GATC02

Meeting 6/15/2011

Phase scope to create a Transcript Assembly pipeline on a time-line for ASPB

Attendees: Josh, Shiran, follow-up with Matt

Rationale

It gives the biggest bang for the buck in terms of defining gene-space and on a practical level is less intensive computationally, requiring less memory, than genome assembly due to reduced repeat content.

Bare-bones requirements for implementation of a workable demo.

Josh: Abyss is already running on Ranger and Shiran has experience using it on transcript assembly, with reasonably good results. So we would proceed with this. In the background we have a talented URP student who is will be comparing Abyss with Inchworm and Allpaths on the Amazon cloud under Shiran's supervision, which can feed into longer term objectives.

Matt: OK - in 7-10 days, we should be able to wrap and run Abyss using the Foundation API. I am more than happy to expand to other assemblers going forward! I'll ask Roger to make sure that we know how to run the entire abyss-pe workflow on a large memory machine (256 GB to start, though we can move to 1 TB if need be)

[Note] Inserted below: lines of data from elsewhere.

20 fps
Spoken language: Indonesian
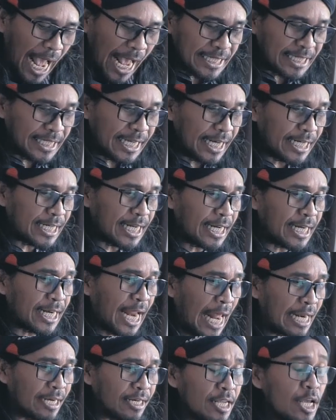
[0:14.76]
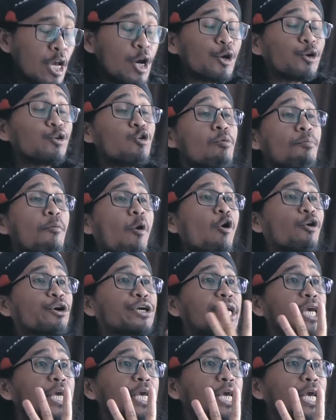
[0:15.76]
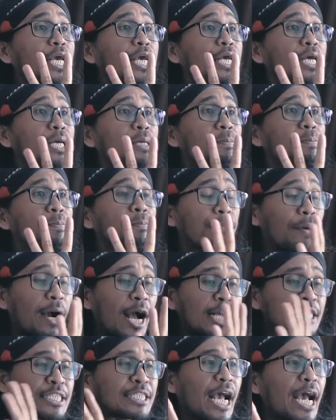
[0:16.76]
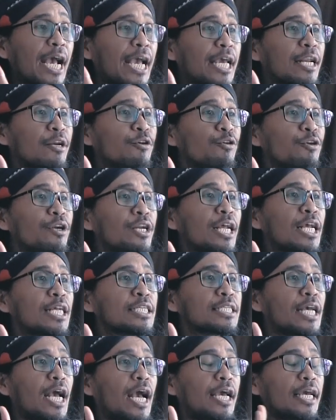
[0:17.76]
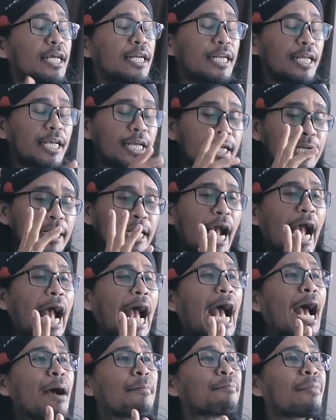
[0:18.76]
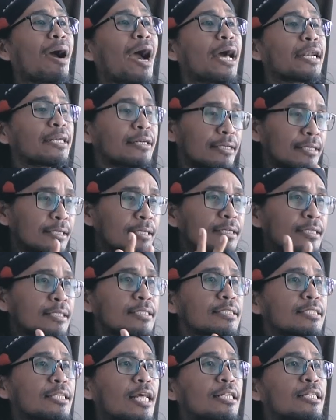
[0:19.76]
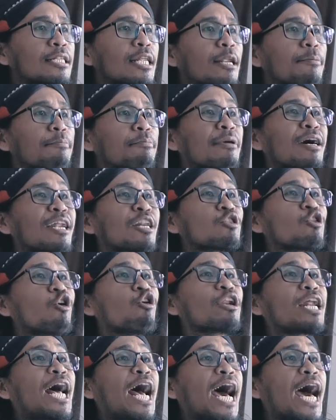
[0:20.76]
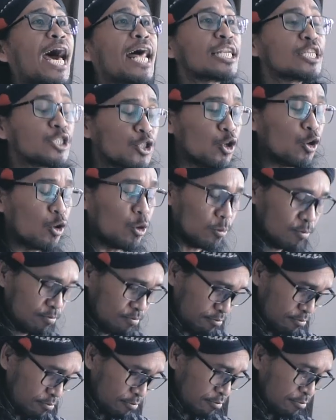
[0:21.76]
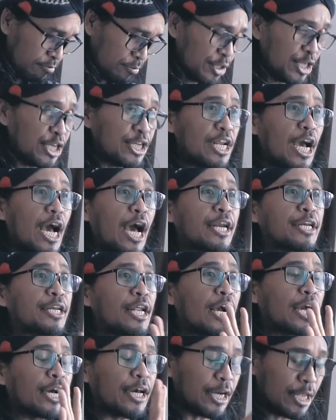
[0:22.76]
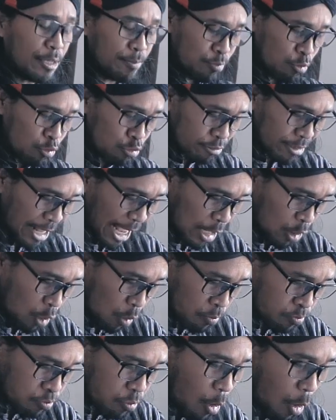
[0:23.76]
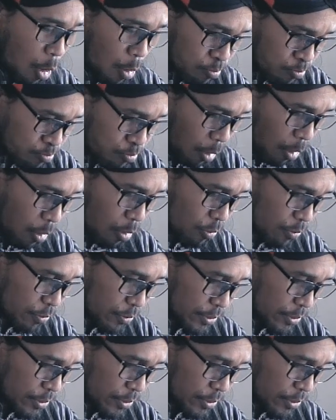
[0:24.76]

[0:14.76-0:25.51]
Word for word: Asih tenan. Dumogi bangsa Indonesia ini aman, tentrem kartora Harjo. Tidak ada keributan apa-apa.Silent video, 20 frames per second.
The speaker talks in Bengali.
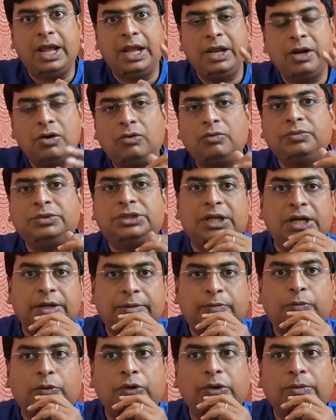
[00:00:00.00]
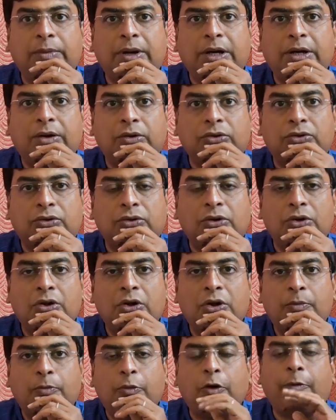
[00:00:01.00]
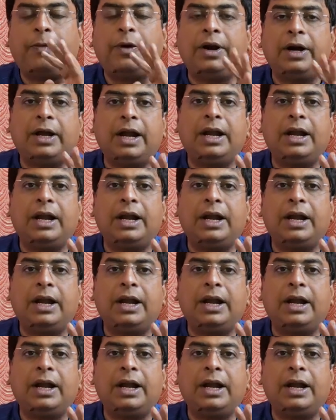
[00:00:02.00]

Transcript: এই রকম ছেলের পরিমাণ কত প্রপার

Josh: For initial evaluation of FASTQ reads we propose using FastQC (http://www.bioinformatics.bbsrc.ac.uk/projects/fastqc/) or other open source. This package is attractive because it provides summary graphs and tables. It has been demo'd on Illumina, 454, and BacBio, so I have no reason to think that SOLiD wouldn't also work. It requires a Java Runtime Environment. Is this feasible?

Matt: Java is installed on Ranger - load module java/1.6.0

Matt: I agree 100% about using FastQC up front - so much so that I built a version of it into the DE that renders the HTML+images report into a PDF so the DE can display it. We can definitely build a Foundation API version.

Josh: Read filtering - decGPU. Shiran--What do you currently do?

Matt: I was thinking about doing read correction using decGPU on longhorn, our 512 GPU cluster. But I don't know if we have time to get it running and debugged before ASPB.

Josh: The main Abyss parameter that a naive user needs to consider is Kmer length. Abyss outputs a Kmer frequency table but apparently only as part of the assembly output as opposed to a pre-analysis. If we want a Kmer index analysis prior to running Abyss, for the purpose of parameterization, a tool such as Tallymer could be used (a standard hash script is likely to run out of memory, whereas Tallymer uses suffix arrays).

Matt: My thoughts exactly - we have 32 GB/node RAM on Ranger, and 24 GB/node on Lonestar to work with. Or we could do Tallymer analysis on Longhorn and use the 144 GB nodes. Anyway, we are on the same page. Its my understanding one needs a kmer analysis before doing read correction as well, so this kills a couple of birds with one stone.

Josh: After defining a baseline Kmer the user would then pick 2 below and 2 above a increments of 5, such as 40, 45, 50, 55, 60. We would need an R-script or other for generating a graph of index curves at a given Kmer. Christos is on-board for developing R-scripts.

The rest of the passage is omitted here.